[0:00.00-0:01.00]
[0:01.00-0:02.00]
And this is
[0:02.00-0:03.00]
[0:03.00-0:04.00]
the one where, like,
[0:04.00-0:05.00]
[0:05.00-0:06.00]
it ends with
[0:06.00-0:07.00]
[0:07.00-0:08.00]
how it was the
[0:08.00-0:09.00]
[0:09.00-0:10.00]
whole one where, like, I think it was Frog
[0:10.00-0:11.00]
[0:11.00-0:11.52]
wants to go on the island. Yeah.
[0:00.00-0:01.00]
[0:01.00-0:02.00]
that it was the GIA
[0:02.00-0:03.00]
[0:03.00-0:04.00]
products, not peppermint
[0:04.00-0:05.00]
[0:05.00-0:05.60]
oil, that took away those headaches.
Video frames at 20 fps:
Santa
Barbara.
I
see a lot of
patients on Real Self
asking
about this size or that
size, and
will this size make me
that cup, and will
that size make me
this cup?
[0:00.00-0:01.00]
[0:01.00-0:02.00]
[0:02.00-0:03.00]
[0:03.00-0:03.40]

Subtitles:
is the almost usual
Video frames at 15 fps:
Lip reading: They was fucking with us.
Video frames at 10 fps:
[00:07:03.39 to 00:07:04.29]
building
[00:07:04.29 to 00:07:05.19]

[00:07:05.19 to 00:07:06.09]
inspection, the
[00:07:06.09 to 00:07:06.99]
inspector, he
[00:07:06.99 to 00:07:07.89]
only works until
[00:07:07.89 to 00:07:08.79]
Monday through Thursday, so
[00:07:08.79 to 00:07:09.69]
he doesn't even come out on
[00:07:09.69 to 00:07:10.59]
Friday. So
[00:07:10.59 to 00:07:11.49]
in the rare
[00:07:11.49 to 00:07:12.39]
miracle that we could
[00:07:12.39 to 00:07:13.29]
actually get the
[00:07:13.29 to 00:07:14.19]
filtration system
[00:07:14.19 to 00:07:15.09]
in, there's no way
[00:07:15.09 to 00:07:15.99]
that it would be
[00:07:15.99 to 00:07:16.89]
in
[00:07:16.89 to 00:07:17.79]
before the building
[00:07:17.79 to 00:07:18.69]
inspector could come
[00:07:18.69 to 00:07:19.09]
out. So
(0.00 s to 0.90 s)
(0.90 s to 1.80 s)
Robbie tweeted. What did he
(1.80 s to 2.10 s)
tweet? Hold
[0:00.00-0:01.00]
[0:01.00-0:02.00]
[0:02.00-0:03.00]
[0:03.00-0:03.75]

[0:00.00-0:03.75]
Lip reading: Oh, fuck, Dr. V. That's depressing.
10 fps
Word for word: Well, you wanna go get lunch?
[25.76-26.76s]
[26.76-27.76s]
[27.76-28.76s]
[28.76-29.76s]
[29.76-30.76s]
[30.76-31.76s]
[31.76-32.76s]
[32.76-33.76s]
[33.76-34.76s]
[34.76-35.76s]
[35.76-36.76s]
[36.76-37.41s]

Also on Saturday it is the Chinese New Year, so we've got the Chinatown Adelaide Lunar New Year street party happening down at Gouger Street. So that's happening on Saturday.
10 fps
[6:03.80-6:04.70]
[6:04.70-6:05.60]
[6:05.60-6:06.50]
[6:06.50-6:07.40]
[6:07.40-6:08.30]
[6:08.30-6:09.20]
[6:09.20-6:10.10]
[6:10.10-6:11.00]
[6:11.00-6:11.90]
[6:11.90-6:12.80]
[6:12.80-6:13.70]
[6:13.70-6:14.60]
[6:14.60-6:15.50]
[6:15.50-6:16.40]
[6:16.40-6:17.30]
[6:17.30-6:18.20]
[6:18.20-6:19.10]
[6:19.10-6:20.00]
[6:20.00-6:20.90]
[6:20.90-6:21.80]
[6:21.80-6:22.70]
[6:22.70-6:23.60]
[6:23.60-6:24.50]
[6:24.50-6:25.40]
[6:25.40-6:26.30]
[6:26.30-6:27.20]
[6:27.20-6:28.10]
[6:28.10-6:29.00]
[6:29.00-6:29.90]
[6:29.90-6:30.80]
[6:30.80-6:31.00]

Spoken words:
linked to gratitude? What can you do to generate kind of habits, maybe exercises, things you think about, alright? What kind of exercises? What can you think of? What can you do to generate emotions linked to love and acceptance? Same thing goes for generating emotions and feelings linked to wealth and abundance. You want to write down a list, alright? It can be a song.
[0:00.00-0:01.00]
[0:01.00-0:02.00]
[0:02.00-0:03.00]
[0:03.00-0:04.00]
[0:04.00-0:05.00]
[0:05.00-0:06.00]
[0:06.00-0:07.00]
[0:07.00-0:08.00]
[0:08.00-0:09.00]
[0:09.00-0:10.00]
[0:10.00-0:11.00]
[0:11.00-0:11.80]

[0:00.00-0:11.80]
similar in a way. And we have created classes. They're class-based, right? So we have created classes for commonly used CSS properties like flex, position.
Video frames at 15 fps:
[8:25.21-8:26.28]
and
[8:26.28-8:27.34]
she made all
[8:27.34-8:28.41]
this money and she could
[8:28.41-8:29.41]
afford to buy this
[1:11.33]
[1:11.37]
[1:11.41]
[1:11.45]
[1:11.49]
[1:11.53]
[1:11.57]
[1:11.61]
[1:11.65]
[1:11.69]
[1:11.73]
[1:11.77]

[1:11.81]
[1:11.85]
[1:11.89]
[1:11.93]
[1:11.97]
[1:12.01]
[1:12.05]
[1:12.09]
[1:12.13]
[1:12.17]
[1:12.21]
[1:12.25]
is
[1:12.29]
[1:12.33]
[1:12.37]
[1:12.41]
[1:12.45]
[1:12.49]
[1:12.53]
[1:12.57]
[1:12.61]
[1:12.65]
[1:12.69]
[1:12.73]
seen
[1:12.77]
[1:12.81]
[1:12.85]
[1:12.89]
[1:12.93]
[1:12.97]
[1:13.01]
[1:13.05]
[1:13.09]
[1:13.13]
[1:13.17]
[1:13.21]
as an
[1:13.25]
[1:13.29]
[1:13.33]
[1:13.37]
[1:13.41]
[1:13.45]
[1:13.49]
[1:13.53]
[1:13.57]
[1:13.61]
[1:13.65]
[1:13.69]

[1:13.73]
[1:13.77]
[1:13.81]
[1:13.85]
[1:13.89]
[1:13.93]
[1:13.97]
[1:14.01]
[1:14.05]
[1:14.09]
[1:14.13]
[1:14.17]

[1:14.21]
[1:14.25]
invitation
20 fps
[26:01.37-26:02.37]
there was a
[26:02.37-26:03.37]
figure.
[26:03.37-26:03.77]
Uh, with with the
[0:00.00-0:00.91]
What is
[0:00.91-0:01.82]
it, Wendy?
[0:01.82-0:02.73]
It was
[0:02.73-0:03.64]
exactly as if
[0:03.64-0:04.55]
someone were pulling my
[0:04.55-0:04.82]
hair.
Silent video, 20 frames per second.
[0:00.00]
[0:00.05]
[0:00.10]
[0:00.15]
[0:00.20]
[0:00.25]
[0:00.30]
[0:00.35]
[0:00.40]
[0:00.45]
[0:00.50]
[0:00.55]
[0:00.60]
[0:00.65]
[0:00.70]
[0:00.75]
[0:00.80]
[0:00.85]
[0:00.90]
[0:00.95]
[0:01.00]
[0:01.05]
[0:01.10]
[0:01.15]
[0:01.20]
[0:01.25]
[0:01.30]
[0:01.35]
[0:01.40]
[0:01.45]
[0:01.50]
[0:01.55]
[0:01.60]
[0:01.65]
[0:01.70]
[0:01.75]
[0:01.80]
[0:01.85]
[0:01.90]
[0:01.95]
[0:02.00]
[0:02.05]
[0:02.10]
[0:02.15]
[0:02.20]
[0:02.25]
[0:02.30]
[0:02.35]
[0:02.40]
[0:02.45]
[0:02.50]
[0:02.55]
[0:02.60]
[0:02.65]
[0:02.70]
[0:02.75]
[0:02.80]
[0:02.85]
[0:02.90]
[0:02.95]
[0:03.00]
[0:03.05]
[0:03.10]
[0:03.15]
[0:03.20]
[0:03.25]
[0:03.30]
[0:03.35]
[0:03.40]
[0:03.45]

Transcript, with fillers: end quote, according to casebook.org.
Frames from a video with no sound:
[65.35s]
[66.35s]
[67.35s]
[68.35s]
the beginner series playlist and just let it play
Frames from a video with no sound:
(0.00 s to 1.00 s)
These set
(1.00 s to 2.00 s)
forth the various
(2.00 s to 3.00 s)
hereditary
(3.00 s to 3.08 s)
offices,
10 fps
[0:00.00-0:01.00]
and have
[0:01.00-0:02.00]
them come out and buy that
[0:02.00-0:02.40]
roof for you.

REQUIREMENT:
The reply should consist solely of the lines of the data, exact, from the opening line through the line with "(0.00 s to 0.90 s)", inclusive.

TASK OUTPUT:
[0:00.00-0:01.00]
[0:01.00-0:02.00]
And this is
[0:02.00-0:03.00]
[0:03.00-0:04.00]
the one where, like,
[0:04.00-0:05.00]
[0:05.00-0:06.00]
it ends with
[0:06.00-0:07.00]
[0:07.00-0:08.00]
how it was the
[0:08.00-0:09.00]
[0:09.00-0:10.00]
whole one where, like, I think it was Frog
[0:10.00-0:11.00]
[0:11.00-0:11.52]
wants to go on the island. Yeah.
[0:00.00-0:01.00]
[0:01.00-0:02.00]
that it was the GIA
[0:02.00-0:03.00]
[0:03.00-0:04.00]
products, not peppermint
[0:04.00-0:05.00]
[0:05.00-0:05.60]
oil, that took away those headaches.
Video frames at 20 fps:
Santa
Barbara.
I
see a lot of
patients on Real Self
asking
about this size or that
size, and
will this size make me
that cup, and will
that size make me
this cup?
[0:00.00-0:01.00]
[0:01.00-0:02.00]
[0:02.00-0:03.00]
[0:03.00-0:03.40]

Subtitles:
is the almost usual
Video frames at 15 fps:
Lip reading: They was fucking with us.
Video frames at 10 fps:
[00:07:03.39 to 00:07:04.29]
building
[00:07:04.29 to 00:07:05.19]

[00:07:05.19 to 00:07:06.09]
inspection, the
[00:07:06.09 to 00:07:06.99]
inspector, he
[00:07:06.99 to 00:07:07.89]
only works until
[00:07:07.89 to 00:07:08.79]
Monday through Thursday, so
[00:07:08.79 to 00:07:09.69]
he doesn't even come out on
[00:07:09.69 to 00:07:10.59]
Friday. So
[00:07:10.59 to 00:07:11.49]
in the rare
[00:07:11.49 to 00:07:12.39]
miracle that we could
[00:07:12.39 to 00:07:13.29]
actually get the
[00:07:13.29 to 00:07:14.19]
filtration system
[00:07:14.19 to 00:07:15.09]
in, there's no way
[00:07:15.09 to 00:07:15.99]
that it would be
[00:07:15.99 to 00:07:16.89]
in
[00:07:16.89 to 00:07:17.79]
before the building
[00:07:17.79 to 00:07:18.69]
inspector could come
[00:07:18.69 to 00:07:19.09]
out. So
(0.00 s to 0.90 s)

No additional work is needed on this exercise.